ABOUT THIS EXERCISE:
Give all of the data below again exactly, and drop the images.

RECORDS FOR THE EXERCISE START

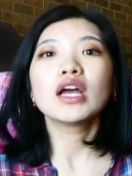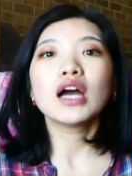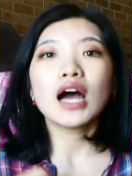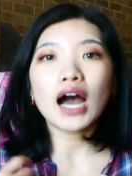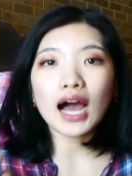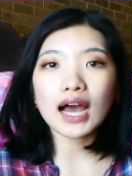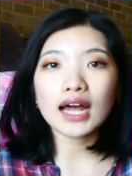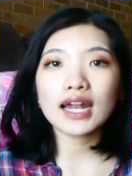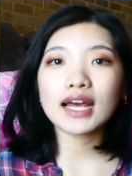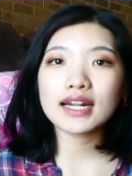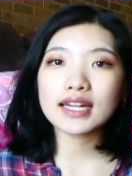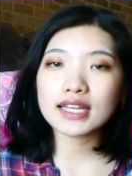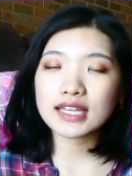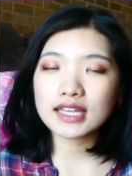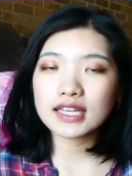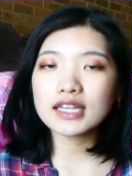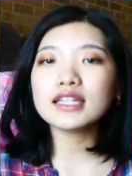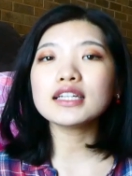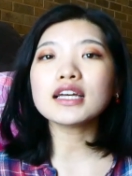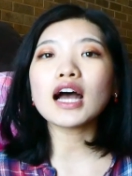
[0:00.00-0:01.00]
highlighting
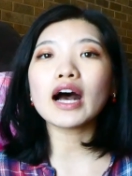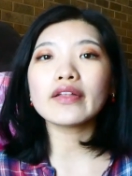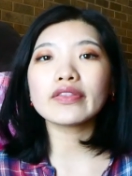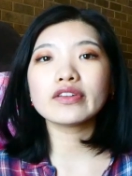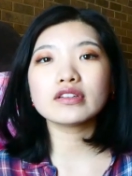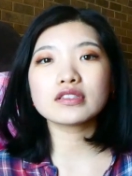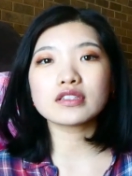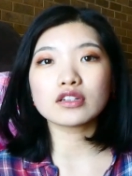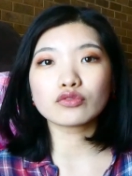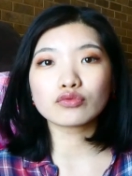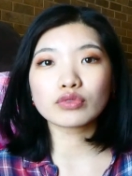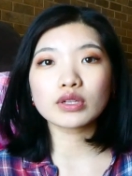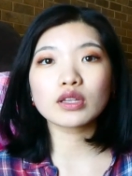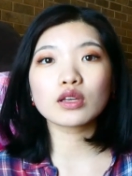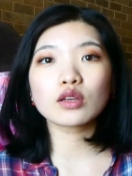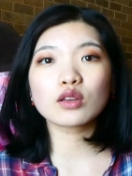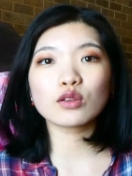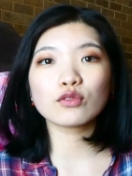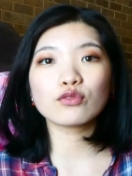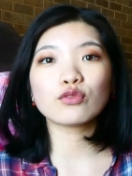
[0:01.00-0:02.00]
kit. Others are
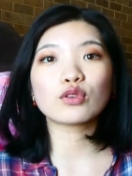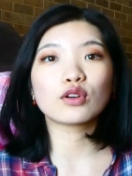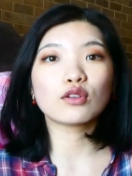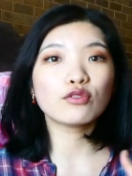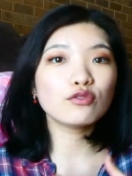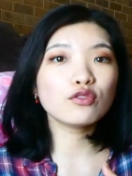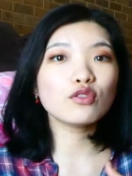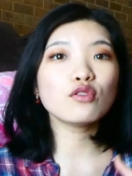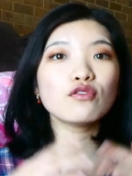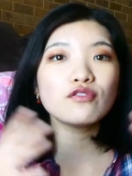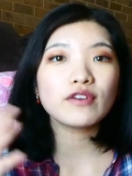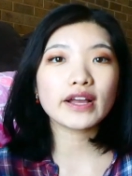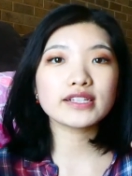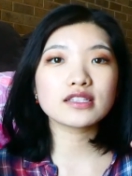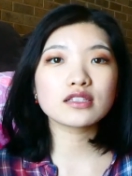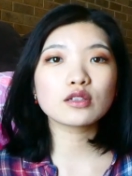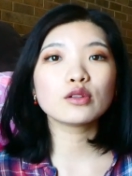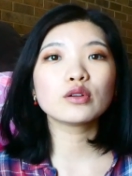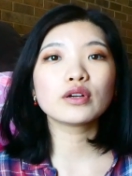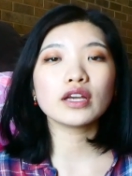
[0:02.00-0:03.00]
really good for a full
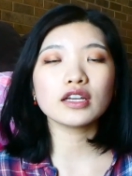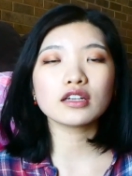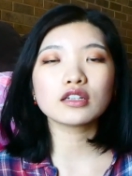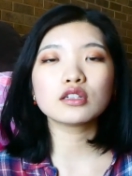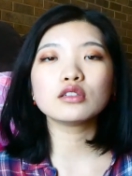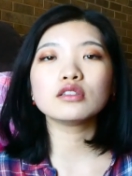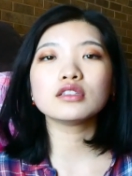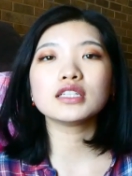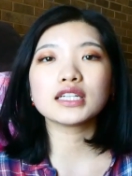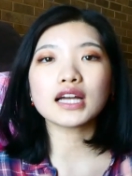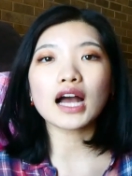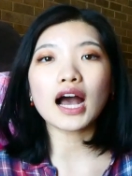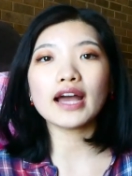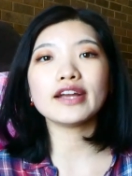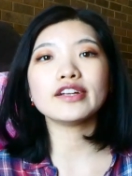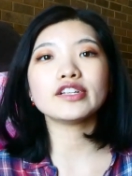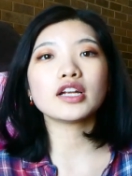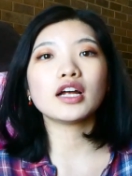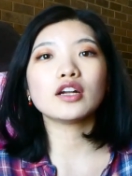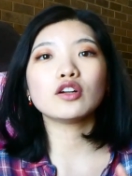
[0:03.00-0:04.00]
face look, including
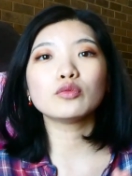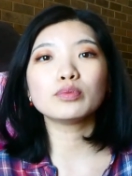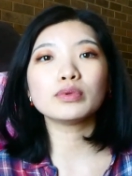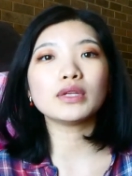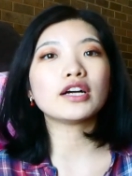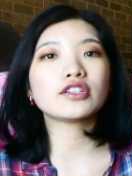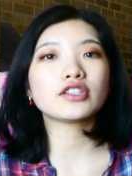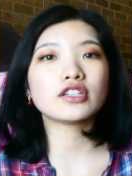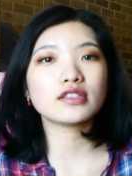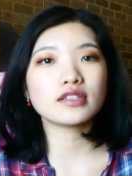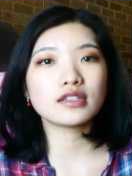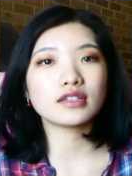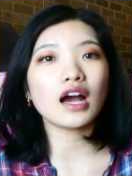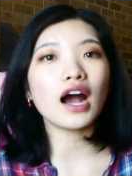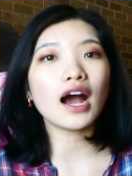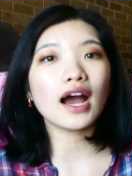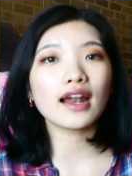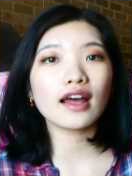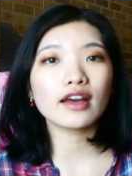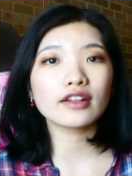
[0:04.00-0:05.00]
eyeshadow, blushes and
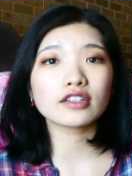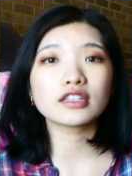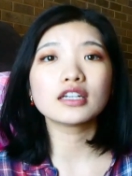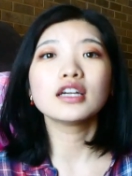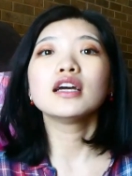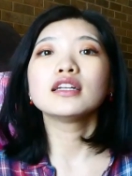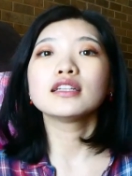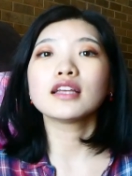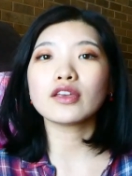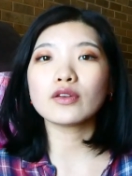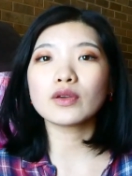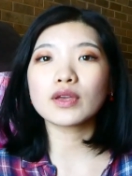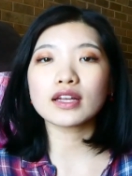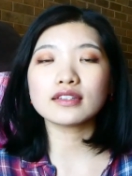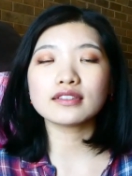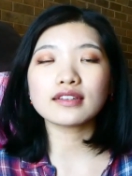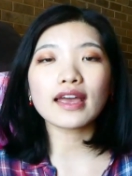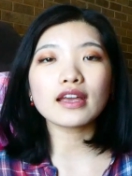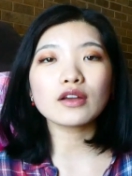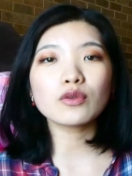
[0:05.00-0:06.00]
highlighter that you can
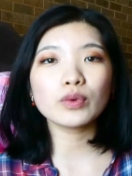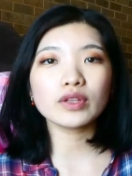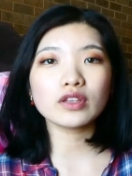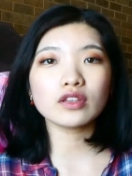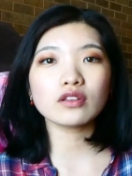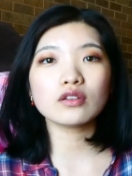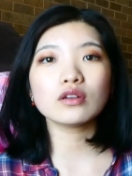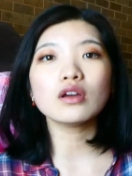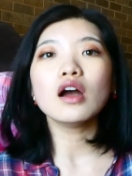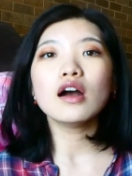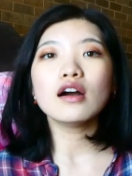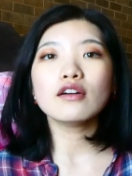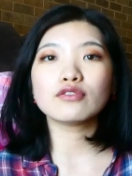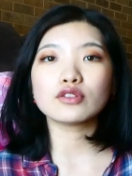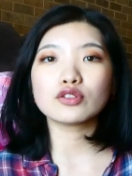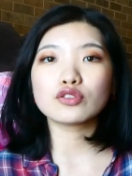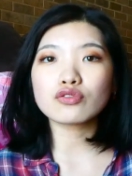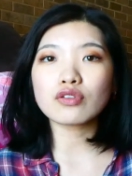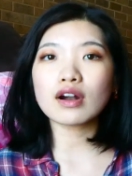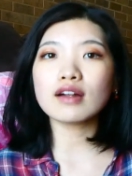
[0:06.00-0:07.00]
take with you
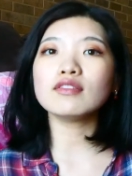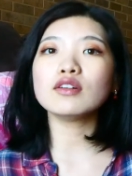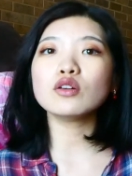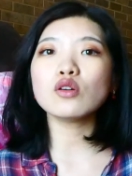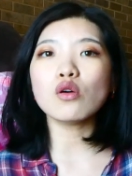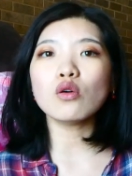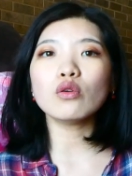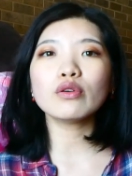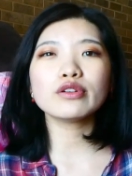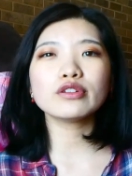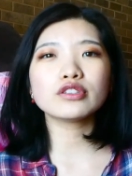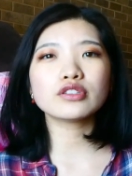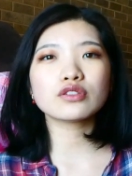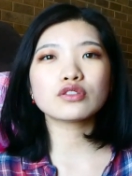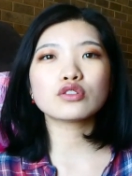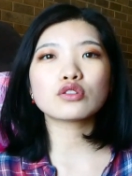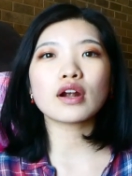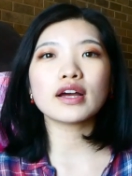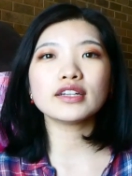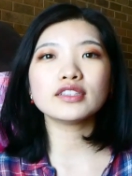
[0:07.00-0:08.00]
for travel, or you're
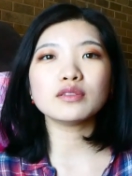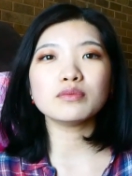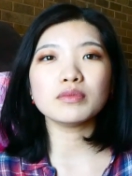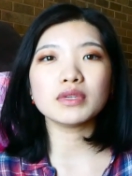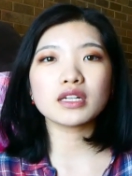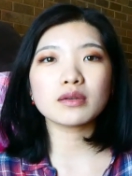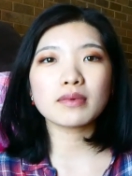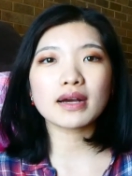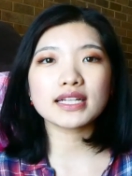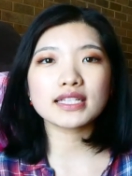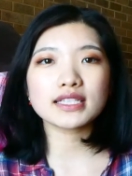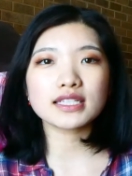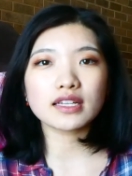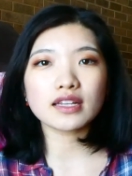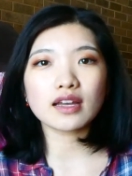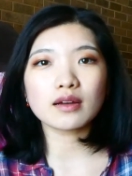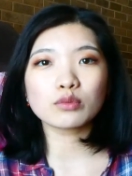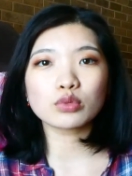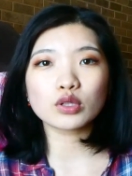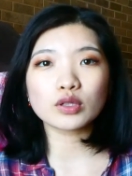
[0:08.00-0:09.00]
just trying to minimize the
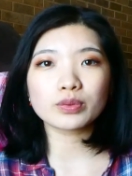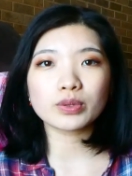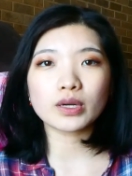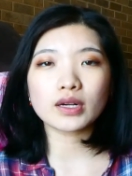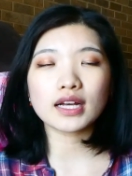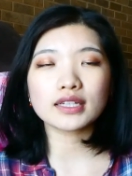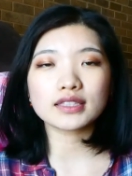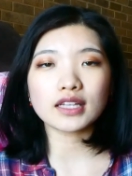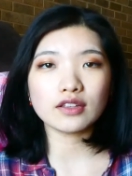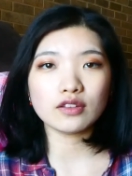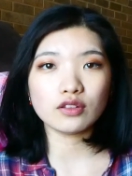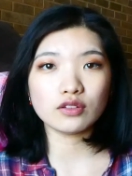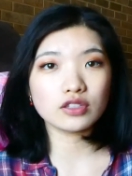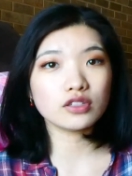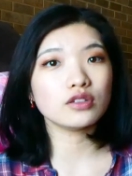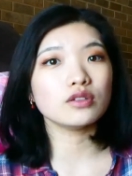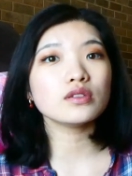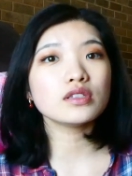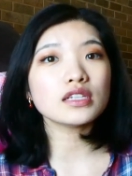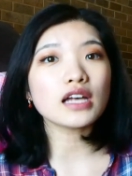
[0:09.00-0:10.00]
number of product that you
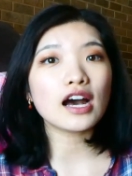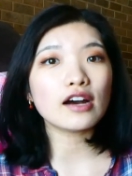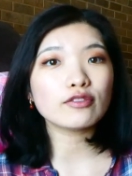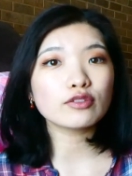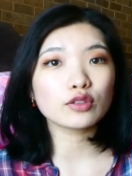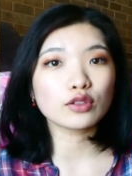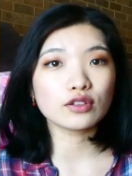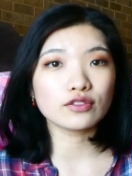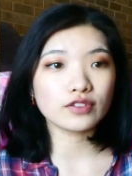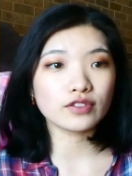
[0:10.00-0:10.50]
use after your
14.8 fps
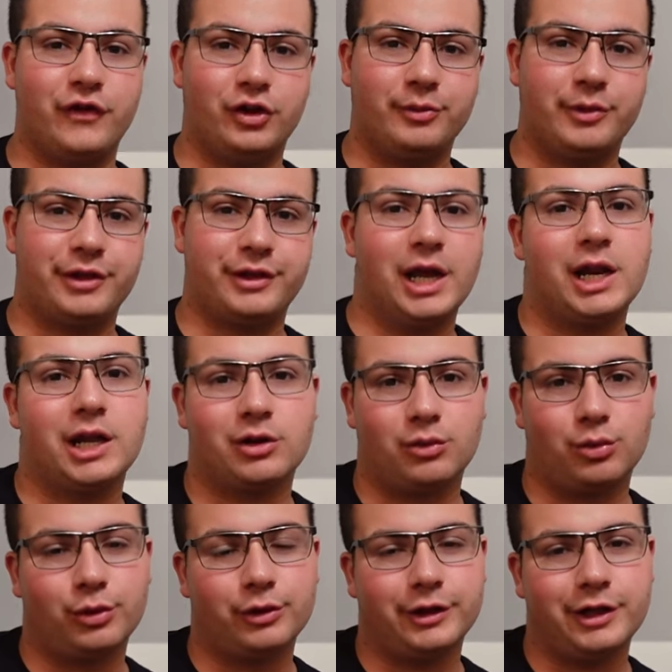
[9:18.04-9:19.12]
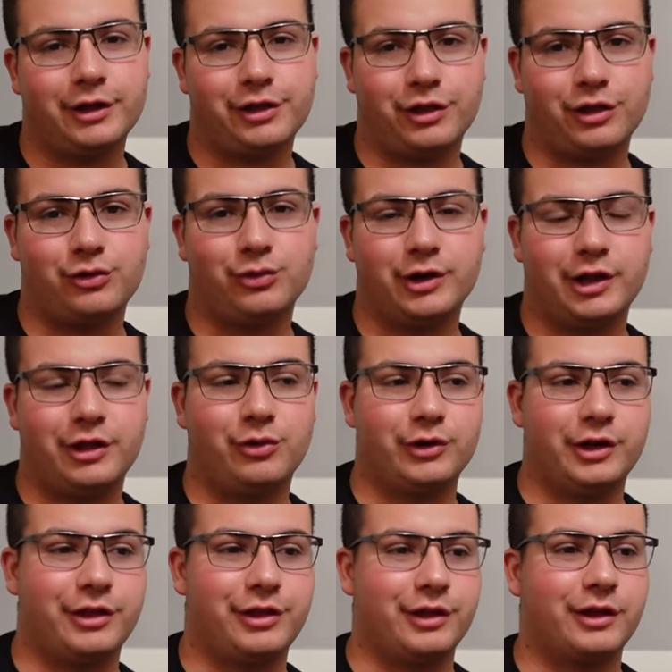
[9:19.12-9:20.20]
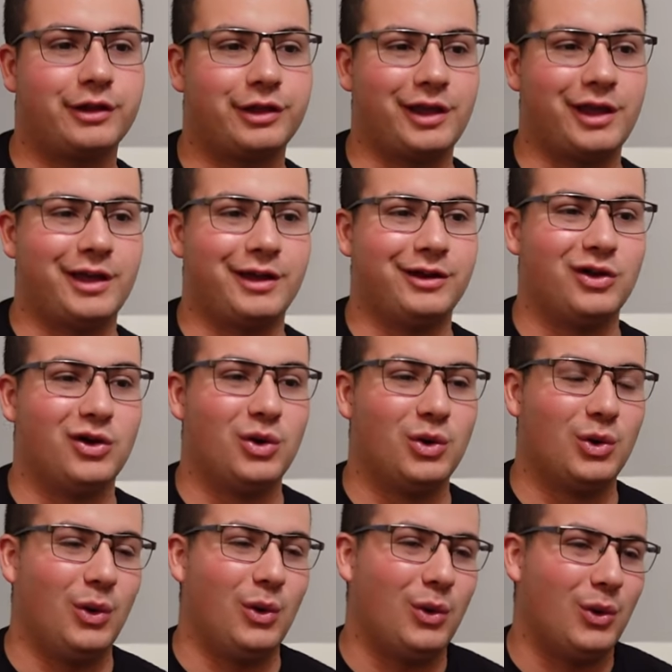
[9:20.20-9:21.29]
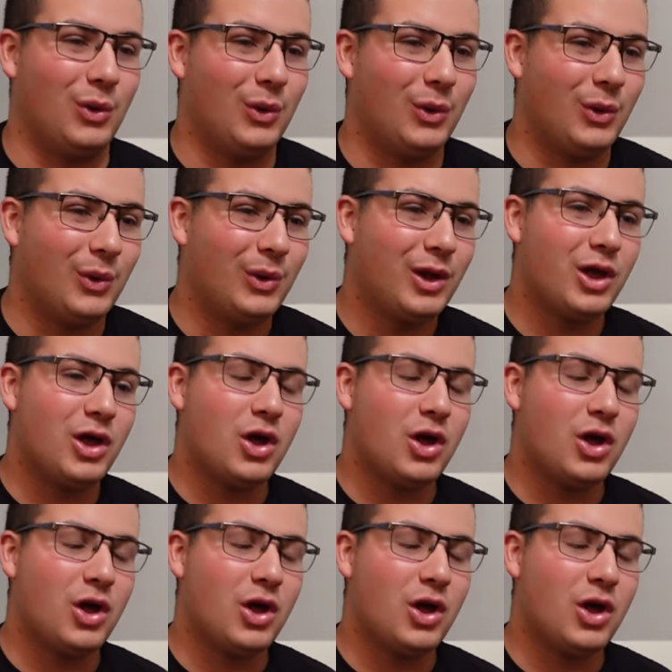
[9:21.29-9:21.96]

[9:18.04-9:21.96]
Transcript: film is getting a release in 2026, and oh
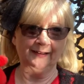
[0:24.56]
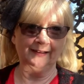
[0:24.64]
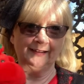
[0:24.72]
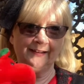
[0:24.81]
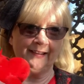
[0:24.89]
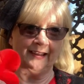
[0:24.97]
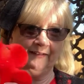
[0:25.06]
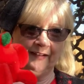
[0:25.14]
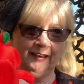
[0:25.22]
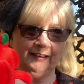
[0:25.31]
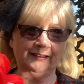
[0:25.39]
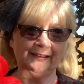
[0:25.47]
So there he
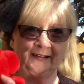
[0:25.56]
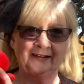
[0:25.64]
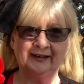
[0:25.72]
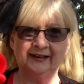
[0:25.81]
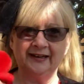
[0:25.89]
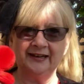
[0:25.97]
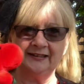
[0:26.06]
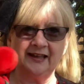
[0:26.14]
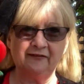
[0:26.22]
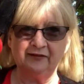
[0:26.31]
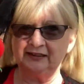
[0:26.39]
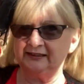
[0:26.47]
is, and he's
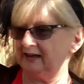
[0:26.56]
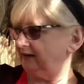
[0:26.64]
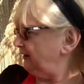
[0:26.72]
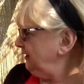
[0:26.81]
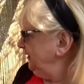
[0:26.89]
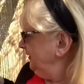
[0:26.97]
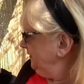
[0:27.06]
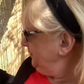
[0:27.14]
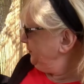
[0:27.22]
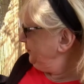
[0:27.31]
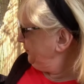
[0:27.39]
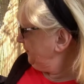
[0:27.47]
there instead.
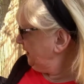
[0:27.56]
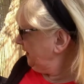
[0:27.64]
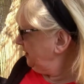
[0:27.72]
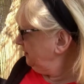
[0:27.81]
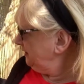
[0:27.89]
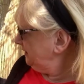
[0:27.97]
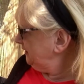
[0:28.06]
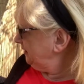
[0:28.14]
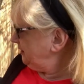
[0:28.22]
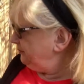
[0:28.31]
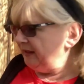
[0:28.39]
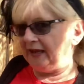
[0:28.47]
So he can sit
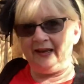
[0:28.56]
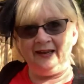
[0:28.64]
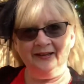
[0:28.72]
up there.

RECORDS FOR THE EXERCISE END

RESULT OF THE EXERCISE:
[0:00.00-0:01.00]
highlighting
[0:01.00-0:02.00]
kit. Others are
[0:02.00-0:03.00]
really good for a full
[0:03.00-0:04.00]
face look, including
[0:04.00-0:05.00]
eyeshadow, blushes and
[0:05.00-0:06.00]
highlighter that you can
[0:06.00-0:07.00]
take with you
[0:07.00-0:08.00]
for travel, or you're
[0:08.00-0:09.00]
just trying to minimize the
[0:09.00-0:10.00]
number of product that you
[0:10.00-0:10.50]
use after your
14.8 fps
[9:18.04-9:19.12]
[9:19.12-9:20.20]
[9:20.20-9:21.29]
[9:21.29-9:21.96]

[9:18.04-9:21.96]
Transcript: film is getting a release in 2026, and oh
[0:24.56]
[0:24.64]
[0:24.72]
[0:24.81]
[0:24.89]
[0:24.97]
[0:25.06]
[0:25.14]
[0:25.22]
[0:25.31]
[0:25.39]
[0:25.47]
So there he
[0:25.56]
[0:25.64]
[0:25.72]
[0:25.81]
[0:25.89]
[0:25.97]
[0:26.06]
[0:26.14]
[0:26.22]
[0:26.31]
[0:26.39]
[0:26.47]
is, and he's
[0:26.56]
[0:26.64]
[0:26.72]
[0:26.81]
[0:26.89]
[0:26.97]
[0:27.06]
[0:27.14]
[0:27.22]
[0:27.31]
[0:27.39]
[0:27.47]
there instead.
[0:27.56]
[0:27.64]
[0:27.72]
[0:27.81]
[0:27.89]
[0:27.97]
[0:28.06]
[0:28.14]
[0:28.22]
[0:28.31]
[0:28.39]
[0:28.47]
So he can sit
[0:28.56]
[0:28.64]
[0:28.72]
up there.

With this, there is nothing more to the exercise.